For available indicators see the source code of the library: /qnt/ta

ATR

def get_atr(data, days=14):
    high = data.sel(field="high") * 1.0 
    low  = data.sel(field="low") * 1.0 
    close= data.sel(field="close") * 1.0

    return qnta.atr(high, low, close, days)

atr= get_atr(data, days=14)

EMA

prices= data.sel(field="high")
prices_ema= qnta.ema(prices, 15)

TRIX

prices= data.sel(field="high")
prices_trix= qnta.trix(prices, 15)

ADL and EMA

adl= qnta.ad_line(data.sel(field="close")) * 1.0 
adl_ema= qnta.ema(adl, 18)

How can you check the quality of your strategy?

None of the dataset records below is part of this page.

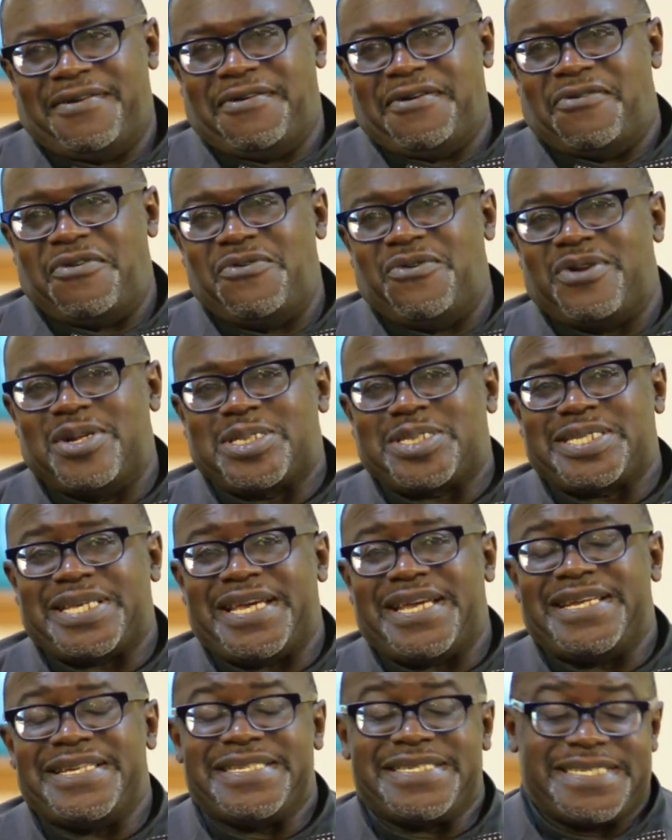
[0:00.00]
Or we want to
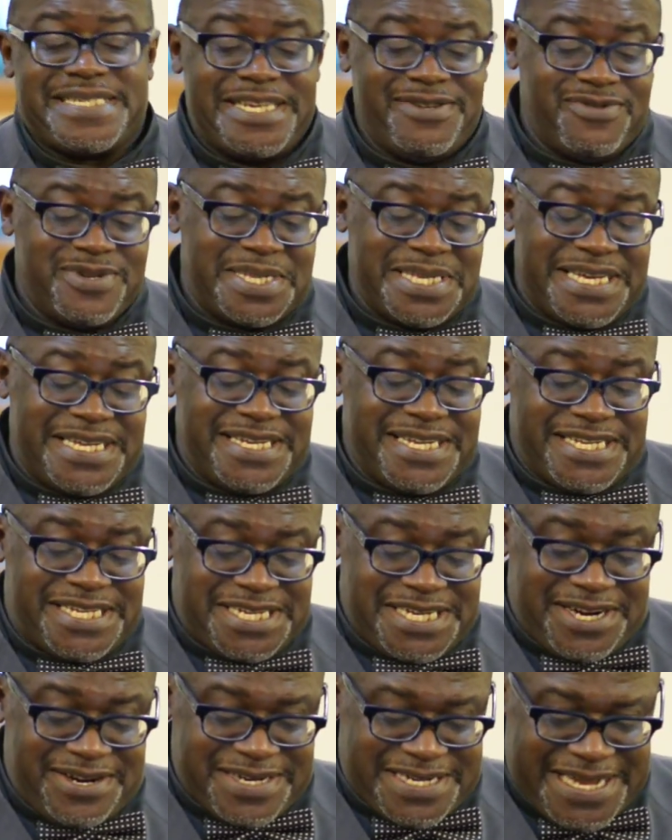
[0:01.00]
say she was in the
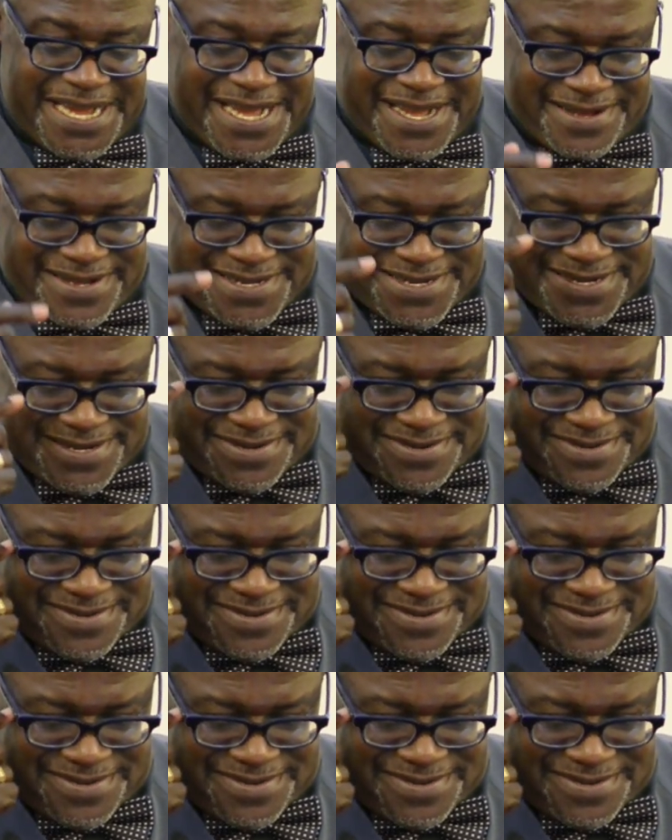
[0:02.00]
church house.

import qnt.output as qnout
qnout.check(weights, data, "stocks_nasdaq100")

or

stat= qnstats.calc_stat(data, weights)
display(stat.to_pandas().tail())

or

import qnt.graph   as qngraph
statistics= qnstats.calc_stat(data, weights)
display(statistics.to_pandas().tail())

performance= statistics.to_pandas()["equity"]
qngraph.make_plot_filled(performance.index, performance, name="PnL (Equity)", type="log")

display(statistics[-1:].sel(field = ["sharpe_ratio"]).transpose().to_pandas())
qnstats.print_correlation(weights, data)

An example using pandas

One can work with pandas DataFrames at intermediate steps and at the end convert them to xarray data structures:

def get_price_pct_change(prices):
    prices_pandas = prices.to_pandas()
    assets = data.coords["asset"].values
    for asset in assets:
        prices_pandas[asset] = prices_pandas[asset].pct_change()
    return prices_pandas

prices = data.sel(field="close") * 1.0
prices_pct_change = get_price_pct_change(prices).unstack().to_xarray()

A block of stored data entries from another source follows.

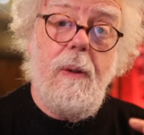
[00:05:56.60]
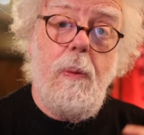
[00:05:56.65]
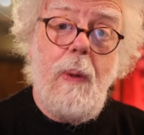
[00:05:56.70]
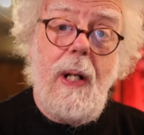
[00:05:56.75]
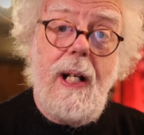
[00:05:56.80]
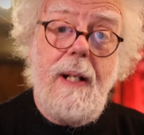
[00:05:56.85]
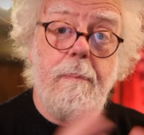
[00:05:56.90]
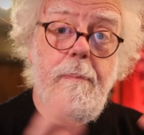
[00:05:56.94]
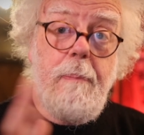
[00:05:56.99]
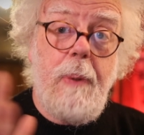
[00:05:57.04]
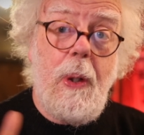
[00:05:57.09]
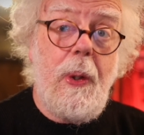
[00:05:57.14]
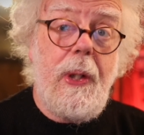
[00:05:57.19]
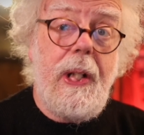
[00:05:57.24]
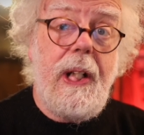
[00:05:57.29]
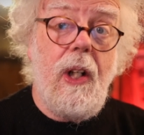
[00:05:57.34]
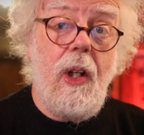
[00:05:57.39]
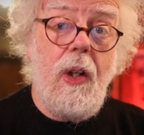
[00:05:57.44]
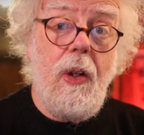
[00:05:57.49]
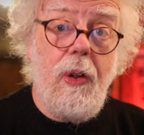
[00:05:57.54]
When
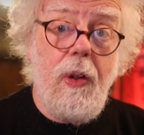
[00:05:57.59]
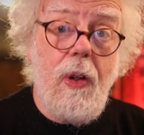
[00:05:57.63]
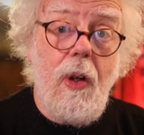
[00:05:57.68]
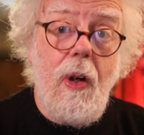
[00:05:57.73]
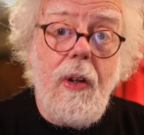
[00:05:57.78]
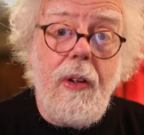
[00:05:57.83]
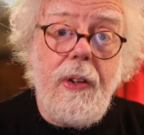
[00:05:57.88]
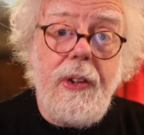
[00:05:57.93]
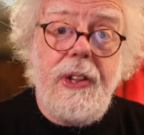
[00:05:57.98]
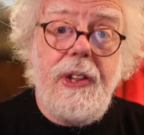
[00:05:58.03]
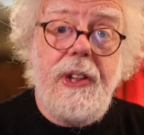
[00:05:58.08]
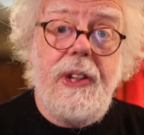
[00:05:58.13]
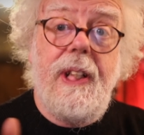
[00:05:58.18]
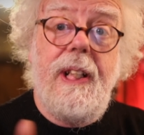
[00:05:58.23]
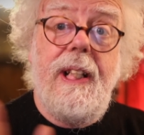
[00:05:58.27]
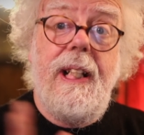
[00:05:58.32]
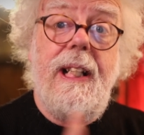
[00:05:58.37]
Boeing lost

How to submit a strategy to the competition?

Check that weights are fine:

import qnt.output as qnout
qnout.check(weights, data, "stocks_nasdaq100")

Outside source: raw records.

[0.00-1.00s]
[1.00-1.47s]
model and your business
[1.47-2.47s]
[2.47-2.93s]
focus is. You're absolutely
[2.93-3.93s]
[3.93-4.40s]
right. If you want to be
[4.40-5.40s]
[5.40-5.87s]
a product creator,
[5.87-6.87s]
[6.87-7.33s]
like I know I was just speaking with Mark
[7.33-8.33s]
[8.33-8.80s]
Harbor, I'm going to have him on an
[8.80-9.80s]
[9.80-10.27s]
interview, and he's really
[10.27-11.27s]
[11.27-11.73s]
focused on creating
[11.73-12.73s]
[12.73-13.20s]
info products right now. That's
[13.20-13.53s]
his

If everything is ok, write the weights to file:

qnout.write(weights)

In your personal account:

  • choose a strategy;
  • click on the Submit button;
  • select the type of competition.

At the beginning you will find the strategy under the Checking area:

  • Sent strategies > Checking.

If technical checks are successful, the strategy will go under the Candidates area:

  • Sent strategies > Candidates.

Otherwise it will be Filtered:

  • Sent strategies > Filtered

and you should inspect error and warning messages.

Note that a strategy under the Candidates area should have a Sharpe ratio larger than 1 for being eligible for a prize. Please check warning messages in your Candidates area!